While popular music now boasted a variety of recordings, John Lomax, accompanied by his son Alan, continued to seek out folk renditions of Stagolee.  In 1948, two especially interesting versions were recorded; they are now part of the Library of Congress.  The first was recorded by Bama, the stage name of WD Stewart.  By the time of this recording, the Lomaxes had long sought out folk songs in places such as brothels, churches and fields.  This particular recording was taken down when Bama was a prisoner, and is performed as a prison work song.  The breaks in the verses are intended to serve as cues for workers to perform an action in unison – chopping into a tree, for instance, or hoeing.  What makes it so interesting, besides its obvious quality, is how it hearkens back to the earliest origins of Stagolee as a song.  A second version, performed by Vera Ward Hall, adds a soft mournful melody not found in any other version, plus includes a significant number of details scattered across other versions.  In a way, it serves as a compendium to the Stagolee myth’s variants.

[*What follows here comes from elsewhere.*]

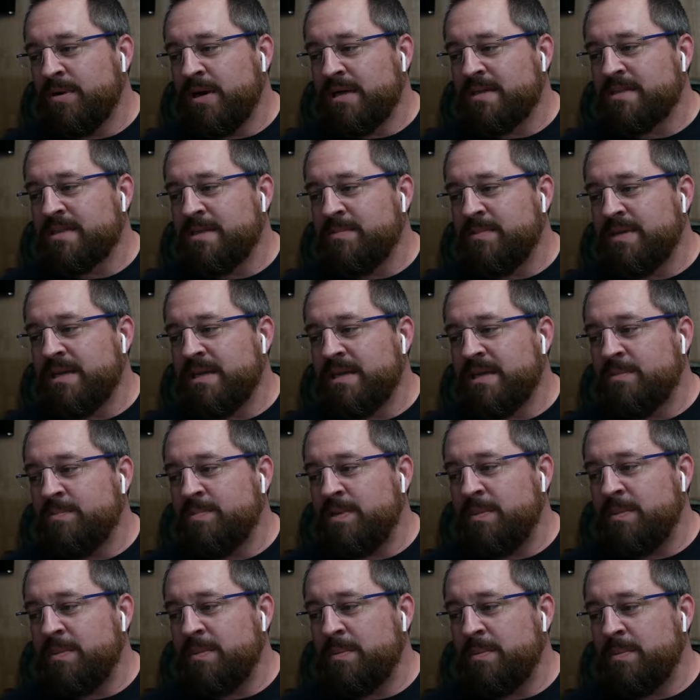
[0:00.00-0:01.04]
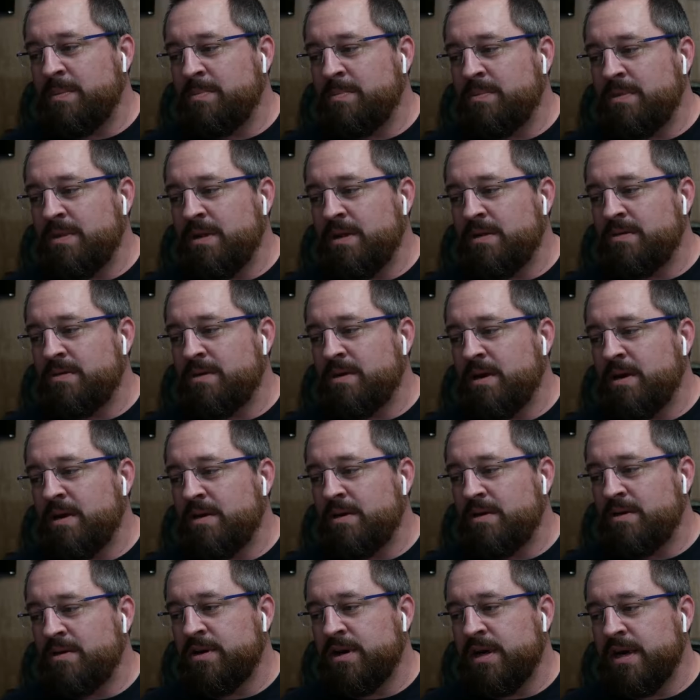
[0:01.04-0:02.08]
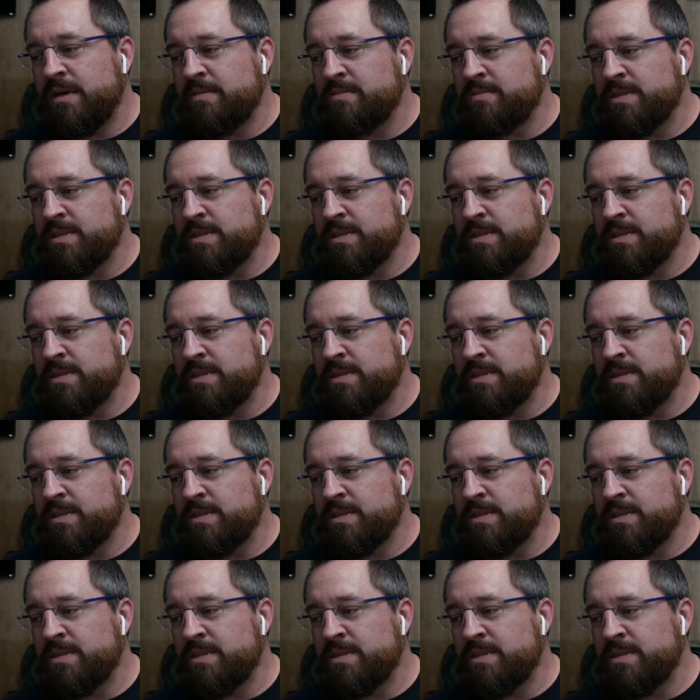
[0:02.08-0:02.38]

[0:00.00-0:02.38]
Proximity to people under 100 grams,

When the rock and roll era emerged around 1950, Stagolee came along and became even more popular than ever.  In 1950, New Orleans piano player Archibald released a version on Imperial Records, produced by the legendary Dave Bartholomew.  It hit #10 that year on the newly rechristened Rhythm and Blues Billboard chart.  Archibald’s version is the first of what becomes a very long string of covers, many of which use the same lyrics, similar melodies or both.

But this development is not because of the popularity of Archibald’s version.  Instead, the credit goes to Lloyd Price for his 1958 cover of Archibald’s version.  Price, another New Orleans native and a one-time labelmate of Archibald, released Stagger Lee on ABC-Paramount Records in December of that year, hitting #1 for four weeks, one of the most successful records of the year.  Other cover versions abounded: The Isley Brothers in 1963, The Righteous Brothers in 1966, James Brown in 1967, Wilson Pickett in 1967 and Neil Diamond in 1979 and just a few among the dozens recorded since Price’s hit.

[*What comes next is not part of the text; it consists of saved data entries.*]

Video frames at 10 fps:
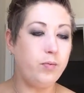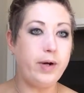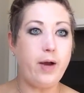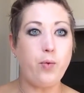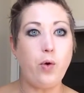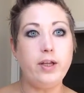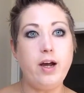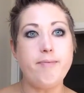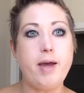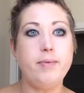When I roll it
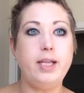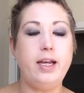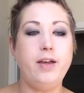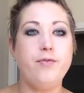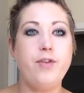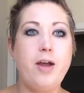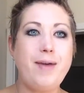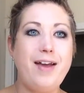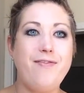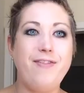on my Millennium
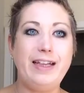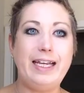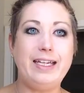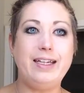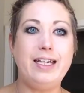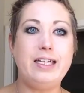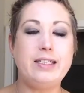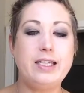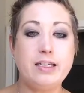Frame, I feel like it's,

124 years after the events which triggered Stagolee, the song continues to be performed.  Although no one can agree about the spelling of the song’s name – Stagolee, Stackalee, Stack-O-Lee, Skeeg-a-lee, Stackerlee and Stagger Lee are some of the variants – and despite the heavy fictionalization of Shelton’s murder of Lyons, the song remains a source of musical inspiration.  Of the more recent versions, some of the better known have been recorded by Beck, the Grateful Dead and actor Hugh Laurie.  There is little doubt that musicians will continue to perform this song, under any of its names, for the foreseeable future.